Collected data entries:
────────────────────────────────────────
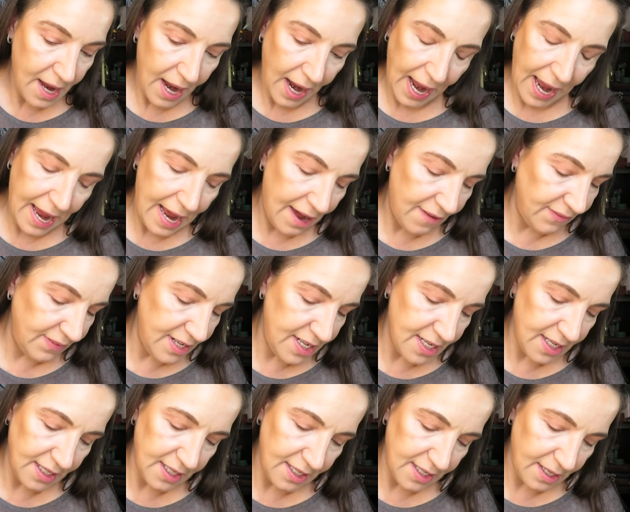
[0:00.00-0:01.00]
I haven't
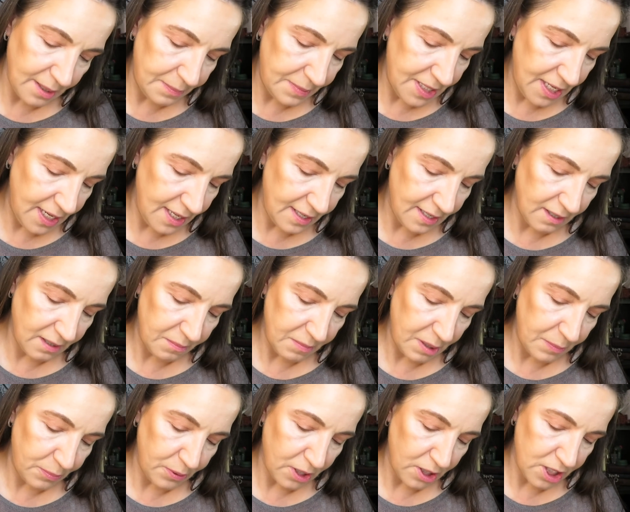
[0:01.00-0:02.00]
done an update on
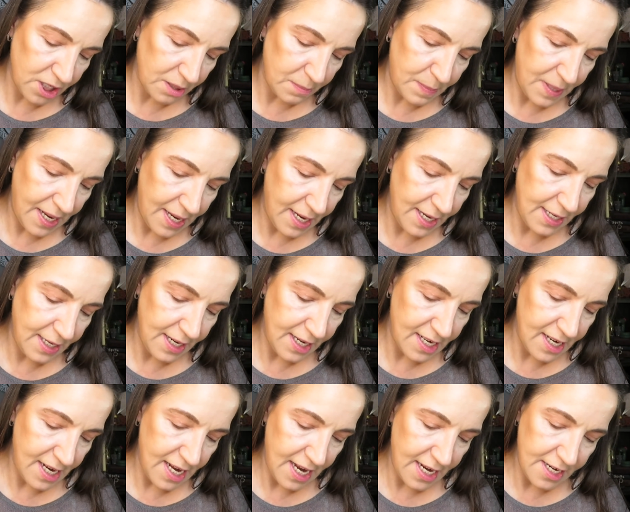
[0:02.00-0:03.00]
my project pan
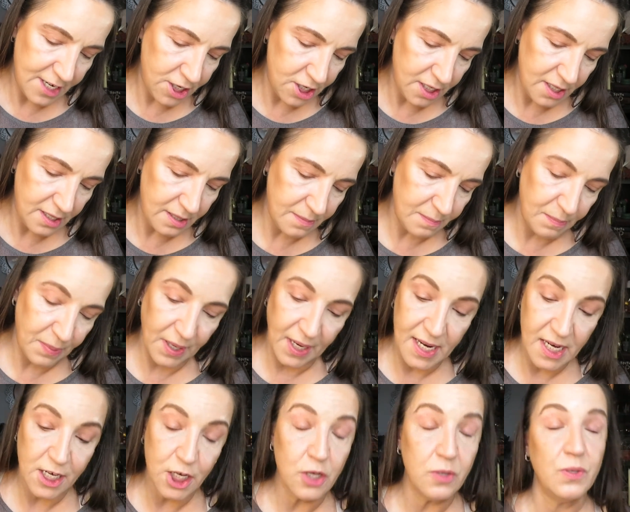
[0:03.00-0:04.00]
in ages, but I
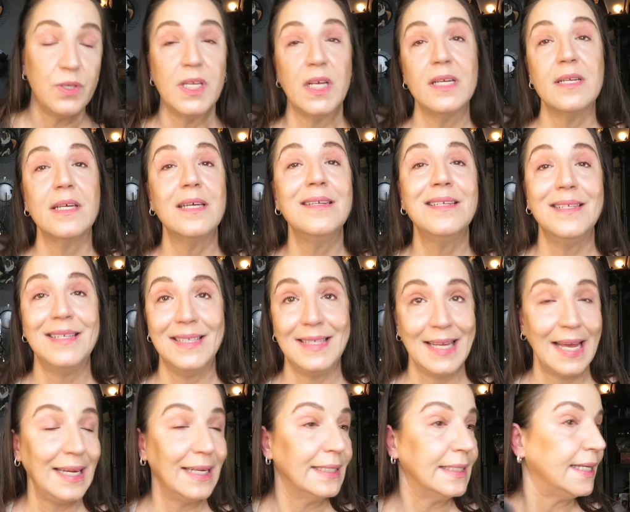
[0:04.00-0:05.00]
use it
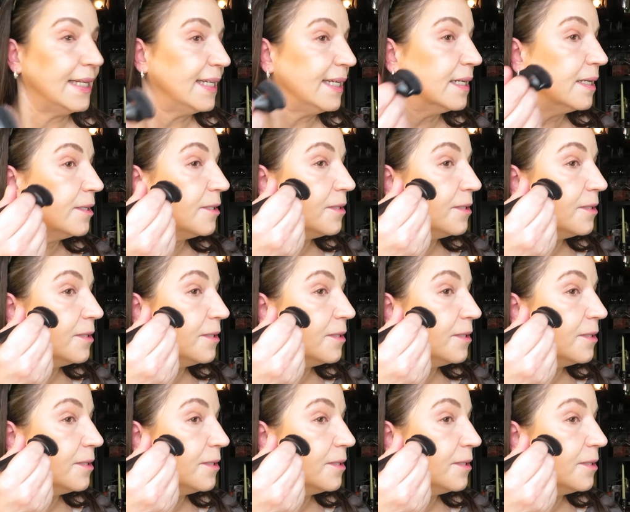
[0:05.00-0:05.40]
daily.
────────────────────────────────────────
(WHAT THE TASK REQUIRES):
Word for word, please reproduce each entry above and leave out every picture.

(YOUR RESPONSE):
[0:00.00-0:01.00]
I haven't
[0:01.00-0:02.00]
done an update on
[0:02.00-0:03.00]
my project pan
[0:03.00-0:04.00]
in ages, but I
[0:04.00-0:05.00]
use it
[0:05.00-0:05.40]
daily.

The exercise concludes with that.